Had this all happened next year, no one would have been too surprised.
The New York Yankees ousted. The Arizona Diamondbacks' aces trumped. An American League Championship Series between one team that nearly folded and another whose history is so depressing that even Disney the folks that gave America furry woodland creatures like Thumper and Bambi wanted to sell them.
Next year, it would have been a sign that baseball's labor pact, reached in September with such great ceremony, was leveling the playing field through new initiatives like revenue sharing.
Instead, it changes the perception that there was ever a problem in the first place. For years, critics looked at the dynasties of the Yankees and Atlanta Braves and said baseball was a caste system of big-bucks Brahmins and underfunded untouchables. This postseason, however, has shown what some already knew: By many measures, baseball's competitive balance is as good as it has ever been.
Two years ago, for the first time in Major League history, no team won more than 60 percent of its games and no team lost more than 40 percent.
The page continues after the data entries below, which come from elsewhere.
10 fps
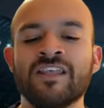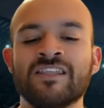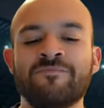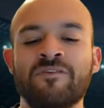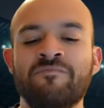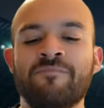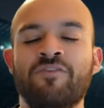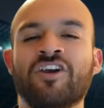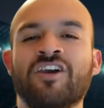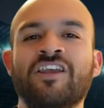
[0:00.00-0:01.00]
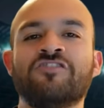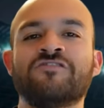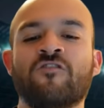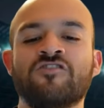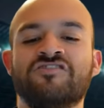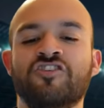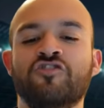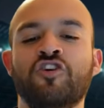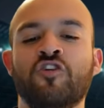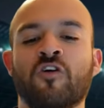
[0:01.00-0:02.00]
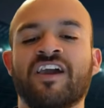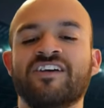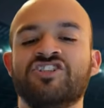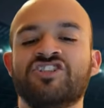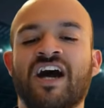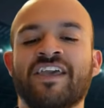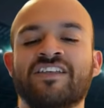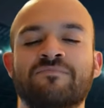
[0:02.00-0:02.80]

Tampa Bay Buccaneers versus the New York Giants.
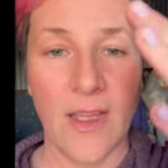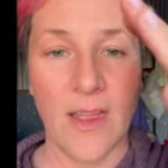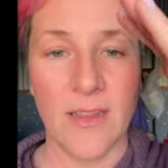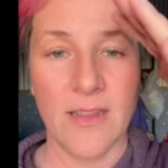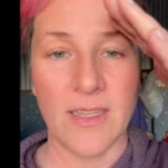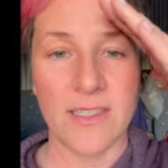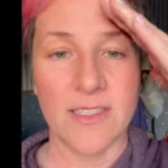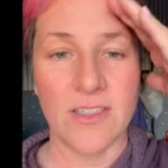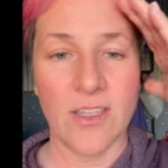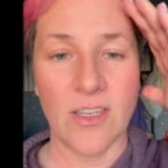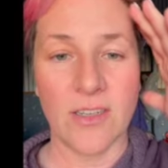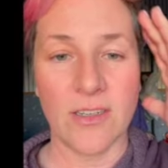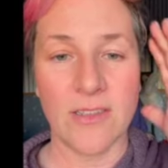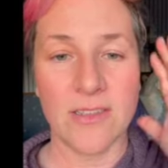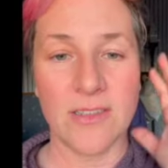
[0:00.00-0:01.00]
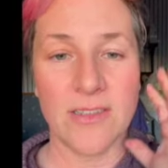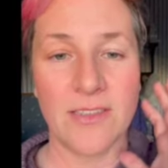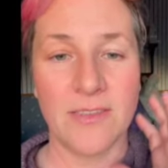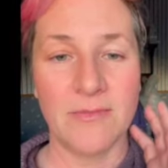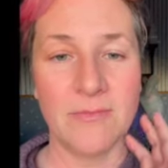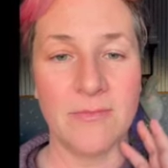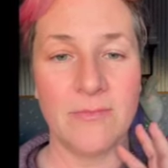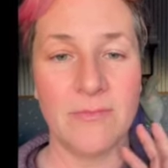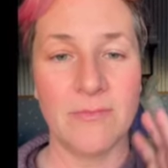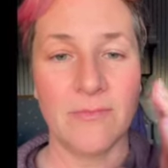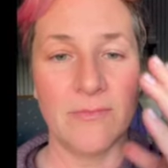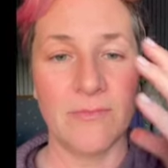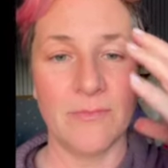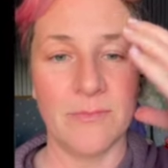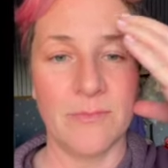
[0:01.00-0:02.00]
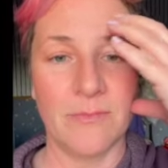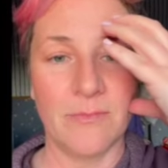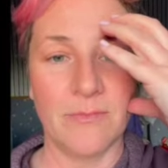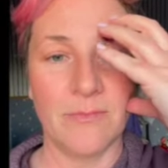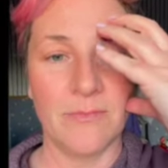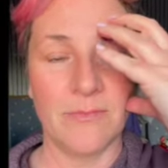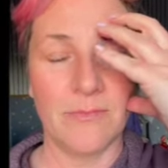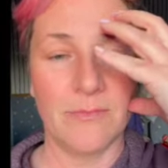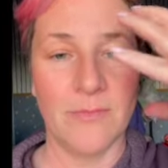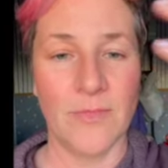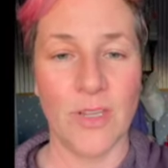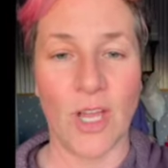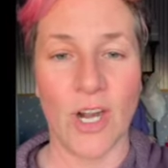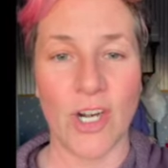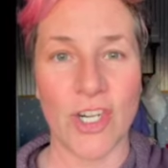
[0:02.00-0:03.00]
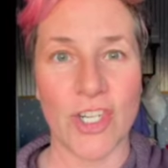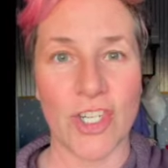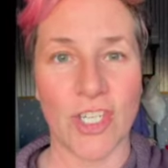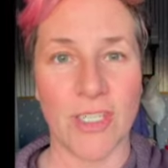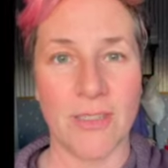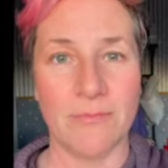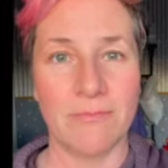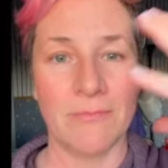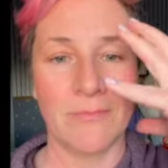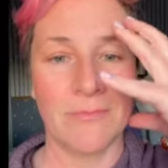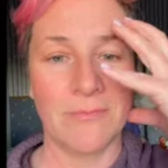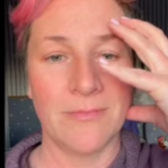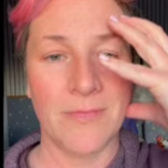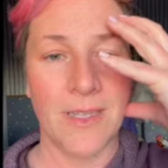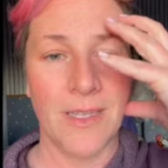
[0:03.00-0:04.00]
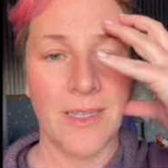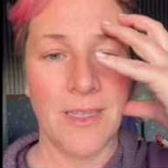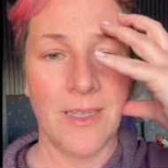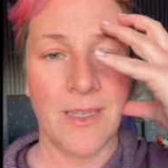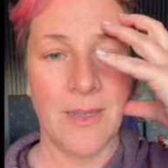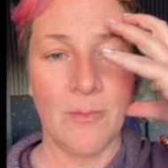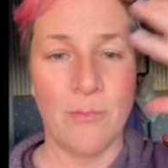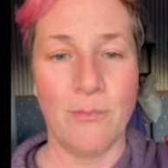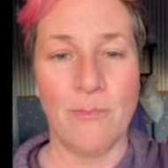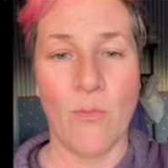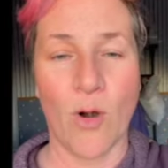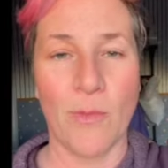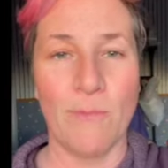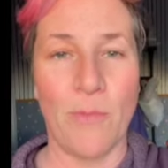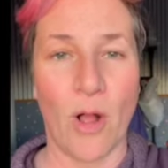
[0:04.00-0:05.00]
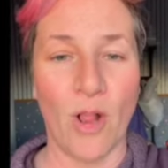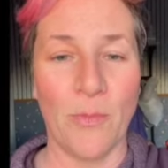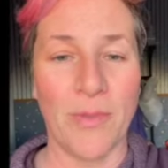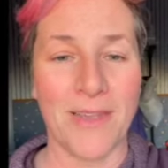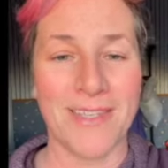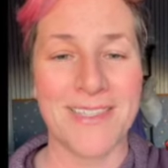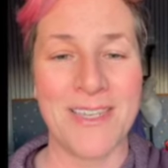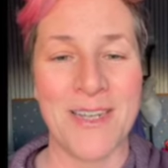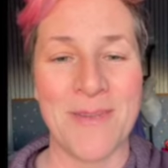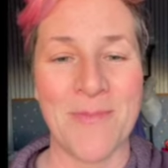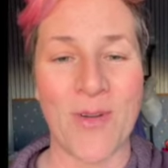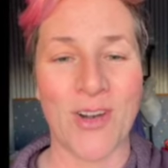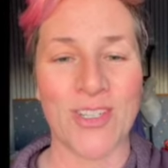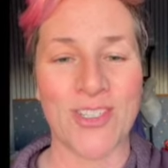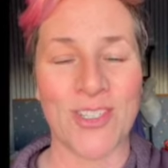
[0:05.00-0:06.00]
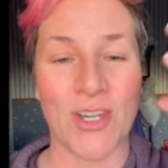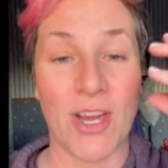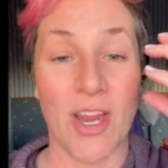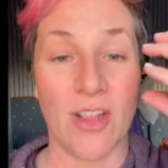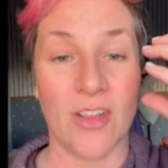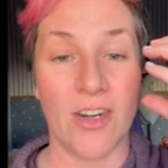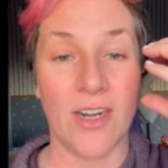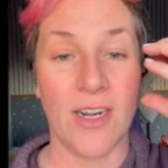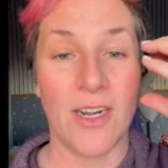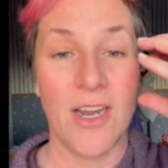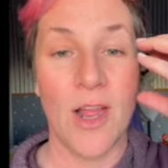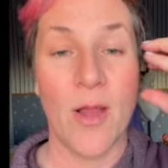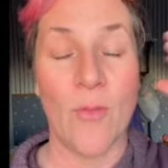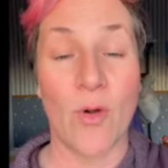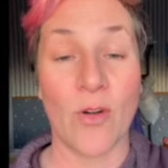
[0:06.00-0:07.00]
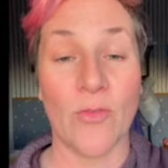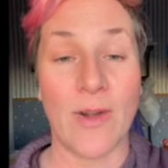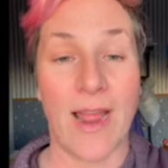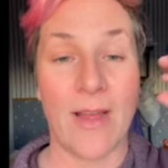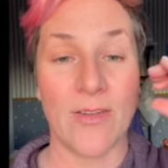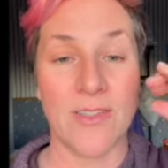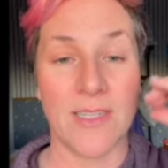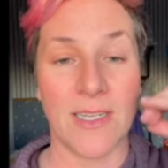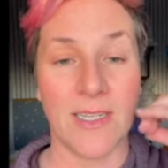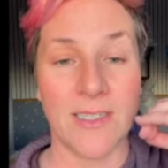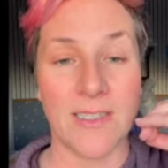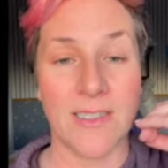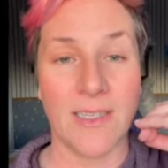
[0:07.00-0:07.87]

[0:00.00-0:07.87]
This looks larger, more bulbous, more circular, more rounded.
This year will mark the sixth consecutive year that the National League sends a different team to the World Series tying a league record.
In fact, none of the teams left Anaheim, Minnesota, St. Louis, or San Francisco have been to the World Series since the year that President Bush waged war on Iraq. The other President Bush, that is.
Of course, there are always the Tampa Bays and Detroits teams that look likelier to move to Bombay than challenge for a World Series championship. But small-market Minnesota has shown that the plight of bumbling teams is less about some inviolable order of being, and more to do with bad baseball decisions.
Indeed, if anything, this postseason shows that the savviest can survive and even succeed in a sports world run by big spenders.
"The nature of the game is to have some imbalance, but the question is whether the imbalance has gotten to the point that rich teams can win and poor teams can't," says Jules Tygiel, author of "Past Time, Baseball as History." He adds, "This postseason has shown that is not the case."
For decades, though, it was. During baseball's golden age of DiMaggio and Mantle, Musial and Williams, no more than a handful of teams had a chance of winning anything each year.
For years at a stretch, teams such as the St. Louis Browns and Philadelphia Athletics took on almost a sideshow air, merely presenting a venue for New York teams to impress their annual dominance.
"Not only did the team have no hope, but the players didn't try," says Chris Kahrl, author of "The Baseball Prospectus." "These teams were basically there to fill out the schedule for the A-list teams."
Famously, in the 29 years from 1936 to 1964, the New York Yankees took the American League pennant 22 times, winning an average of 64 percent of their games during those seasons.
To some, those days seemed to be coming back again. After the advent of free agency boosted parity in the 1980s, giving baseball's ballast a new way to lure new players, the massive rise in salaries during the '90s hinted at a renewed hierarchy.
Even this year, big spenders were winning big. The Atlanta Braves backed by Ted Turner's wallet had earned their 11th consecutive division title. The Yankees were penciled in to their sixth World Series in seven years.
Commissioner Allan "Bud" Selig former owner of baseball's smallest-market team, the Milwaukee Brewers had made this new/old world order a focal point of this year's labor negotiations. Fearing the future credibility of the game, he pushed for and won a payroll tax on the highest spenders and revenue sharing to spread the wealth.
Then came the Anaheim Angels.
Their victory over the Yankees last weekend taken with the San Francisco Giants' upset of the Braves and the St. Louis Cardinals' win over the defending champion Diamondbacks shows that things weren't as dire as they might have seemed.
"The Yankees obscured the fact that baseball has become more competitive," says Dr. Tygiel.
Today, the teams defying the small-market myth are those who make the wisest moves. They're finding that building a team from the bottom up through draft choices and scouting yields a cheaper and more cohesive team than simply dipping into the free-agent market.
This is what the Angels have done, as have the Minnesota Twins and the Oakland A's, who set an American League record this year with 20 consecutive wins. Even the Yankees, for all their spending, trace their identity to four players Bernie Williams, Derek Jeter, Alfonso Soriano, and Jorge Posada. All came up through the farm system.
"We might see other teams start to copy this," says Stan McNeal, managing editor of The Sporting News. "We've reached the point where [this approach] is paying off."